[Your task] Exact retyping of the data: please keep every word and drop each picture.

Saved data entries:

+++

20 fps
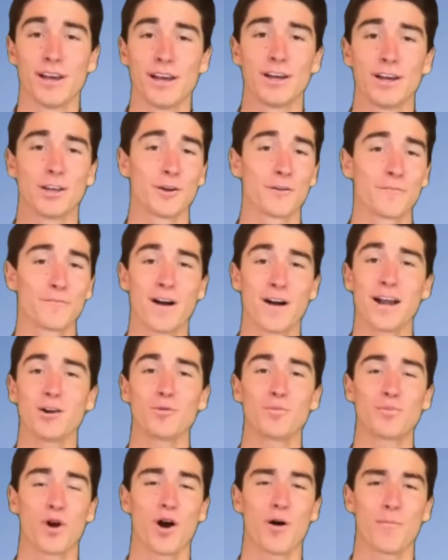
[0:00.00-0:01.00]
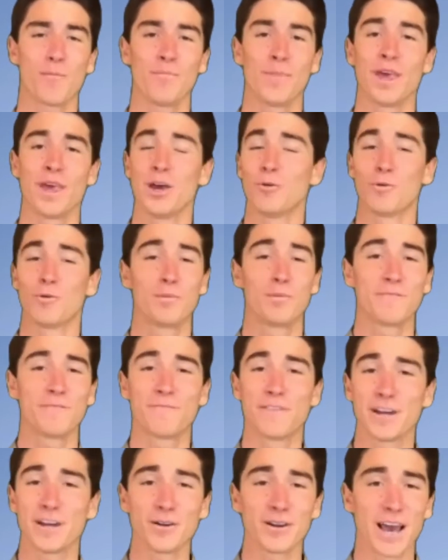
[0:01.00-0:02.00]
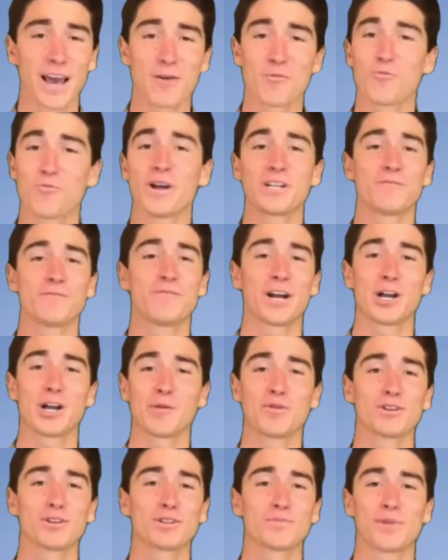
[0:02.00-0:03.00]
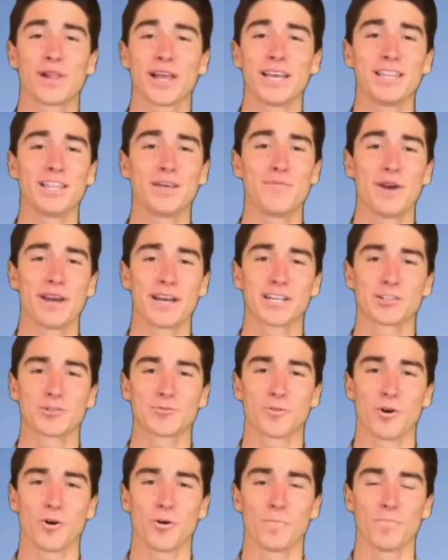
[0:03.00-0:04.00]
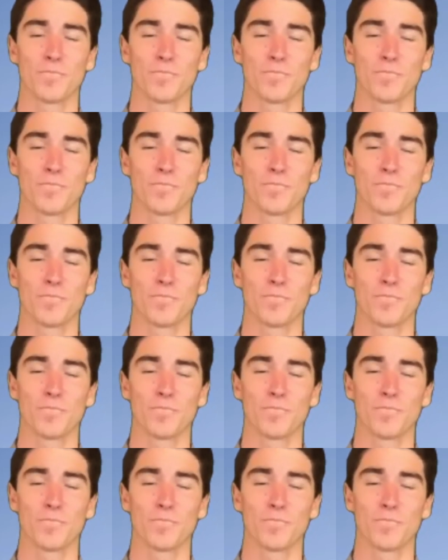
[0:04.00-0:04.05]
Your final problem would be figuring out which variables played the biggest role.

+++

[Exercise result]
20 fps
[0:00.00-0:01.00]
[0:01.00-0:02.00]
[0:02.00-0:03.00]
[0:03.00-0:04.00]
[0:04.00-0:04.05]
Your final problem would be figuring out which variables played the biggest role.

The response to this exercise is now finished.